Wives' False Legs (Metaphor)

Early in the novel, the reader learns that many men sell their wives' false legs at the Kabul market. The peculiar situation arises from a need for money, and from the fact that women under Taliban rule are not allowed to leave the home. Thus their ability to walk is less important than their family's need to eat. The sale of the women's false legs also carries metaphoric significance, representing how the Taliban government has restricted their freedom of mobility, creating a society in which women's legs are literally taken out from under them.

Land Mines Are As Common As Rocks (Simile)

While walking in unfamiliar territory, Parvana always remembers how her father once said "land mines are as common as rocks and can blow you up without warning." Author Deborah Ellis emphasizes the terrifying ubiquity of landmines in Kabul through a simile that compares the instruments of war to objects as common and nondescript as rocks.
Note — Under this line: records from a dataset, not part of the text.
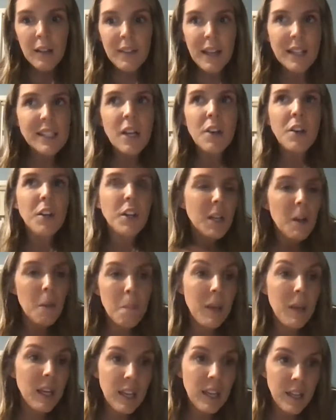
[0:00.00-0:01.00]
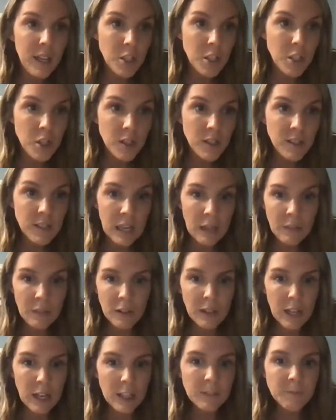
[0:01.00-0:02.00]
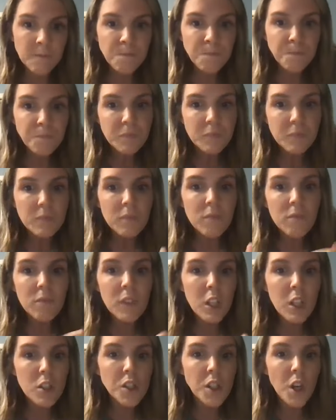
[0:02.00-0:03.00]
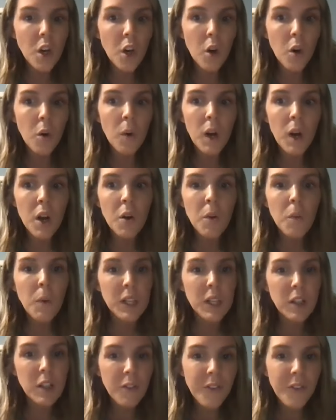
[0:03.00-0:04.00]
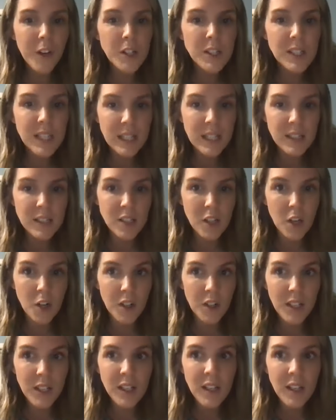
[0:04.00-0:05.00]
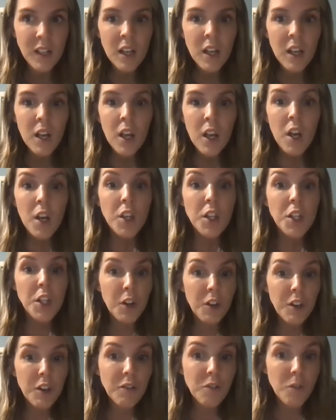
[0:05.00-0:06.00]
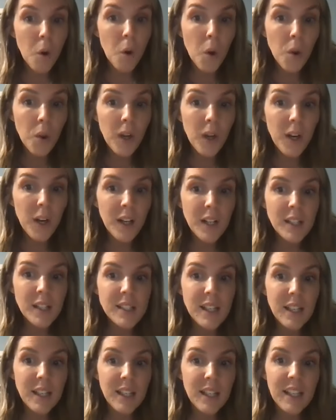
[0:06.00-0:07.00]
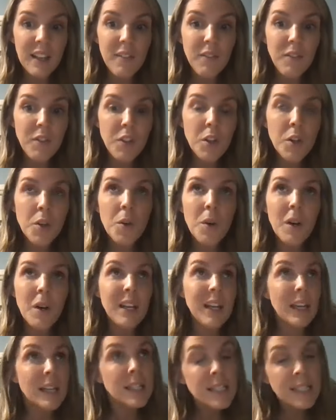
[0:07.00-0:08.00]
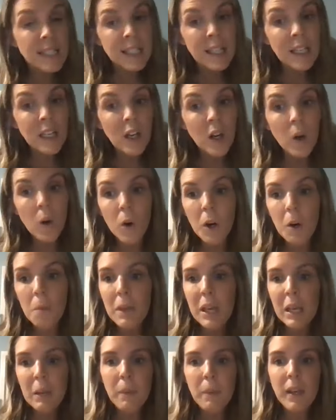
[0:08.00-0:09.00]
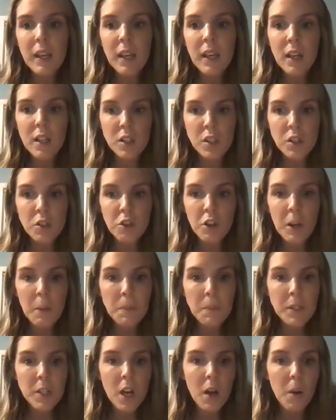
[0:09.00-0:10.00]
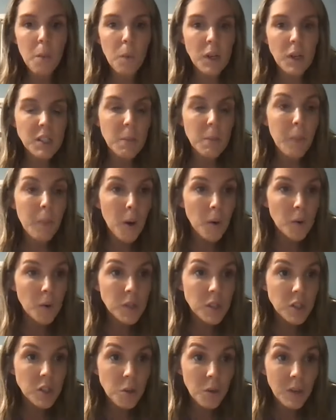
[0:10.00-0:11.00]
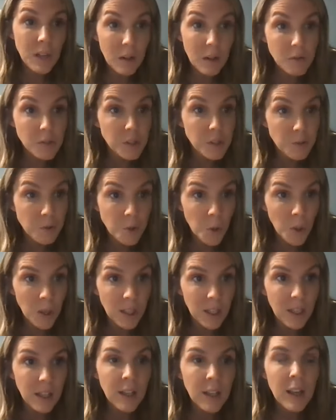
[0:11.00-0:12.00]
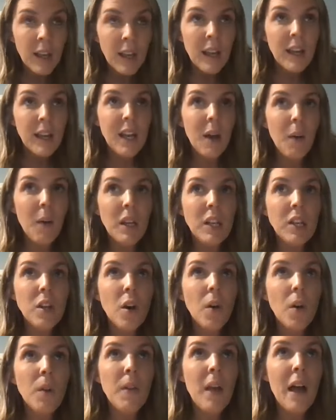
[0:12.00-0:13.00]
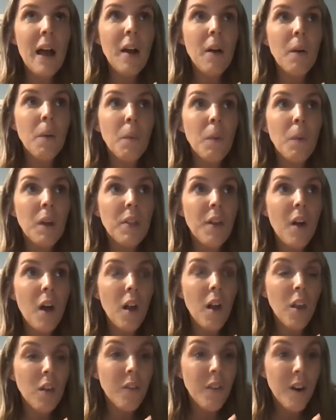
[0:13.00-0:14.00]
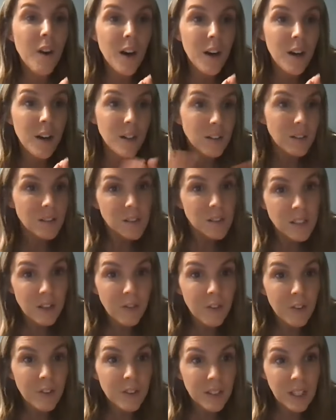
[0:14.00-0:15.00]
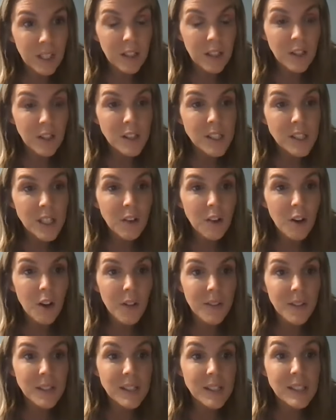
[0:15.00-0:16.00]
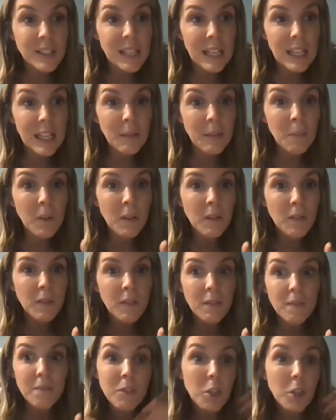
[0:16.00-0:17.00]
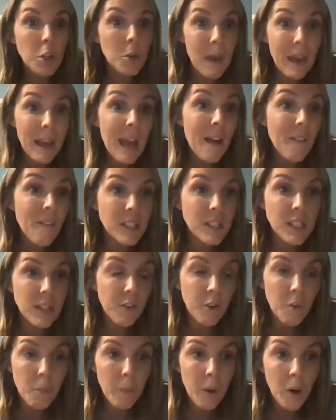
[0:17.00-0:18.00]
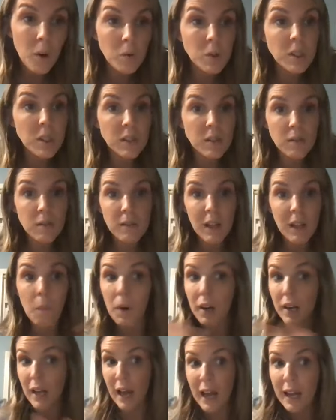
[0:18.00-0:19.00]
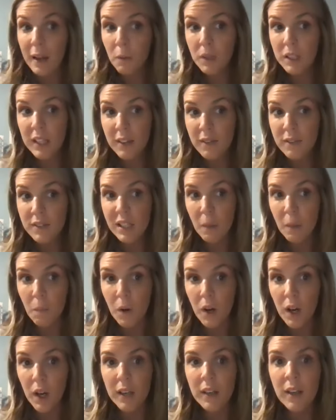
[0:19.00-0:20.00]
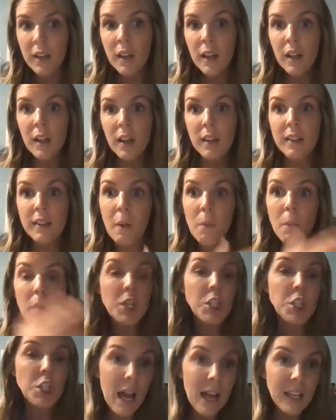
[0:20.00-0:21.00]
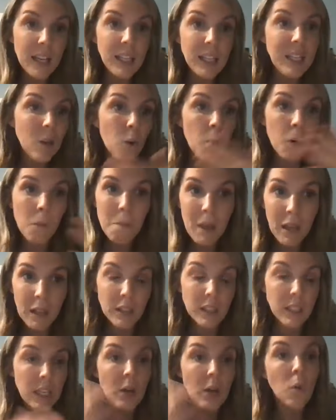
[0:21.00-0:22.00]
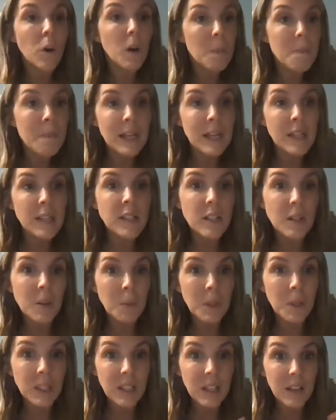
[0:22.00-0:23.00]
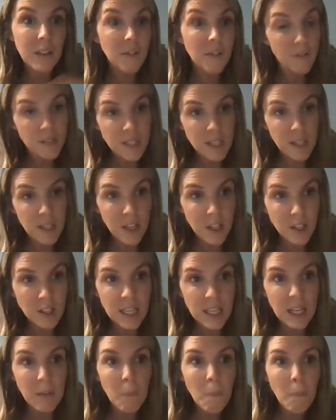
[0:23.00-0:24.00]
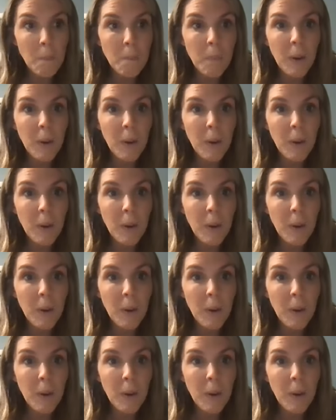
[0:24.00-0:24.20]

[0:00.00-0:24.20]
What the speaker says: That's how you're going to make connections down the line. So when you first get started, your enroller is going to give you an idea or maybe a script on what to post to announce you joining. Now, I know that with all of our different leaders that are on this team, you may have a different post than what I would give someone, than what Jackie or Melanie or Amanda would give to their team.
Hands Like Beads on a Necklace (Simile)

When Parvana and Shauzia follow the crowd into the stadium, they are disturbed to see the public removal of thieves' hands. Before they leave, Parvana sees a boy holding up a string with the four severed hands like beads on a necklace. In this simile, the spectacle is emphasized by a contrast between the grotesque disembodied hands and the casual, commonplace object of a necklace, suggesting the boy shares none of Parvana's horror at the display.

Like Stars Cover the Sky (Simile)

To emphasize the displacement of Afghan people, Parvana's father says that "Afghans cover the earth like stars cover the sky." In this simile, Parvana's father underscores the point that conflicts in Afghanistan have spread the country's people across the globe to a degree that is as unfathomable as trying to account for all the stars in the sky.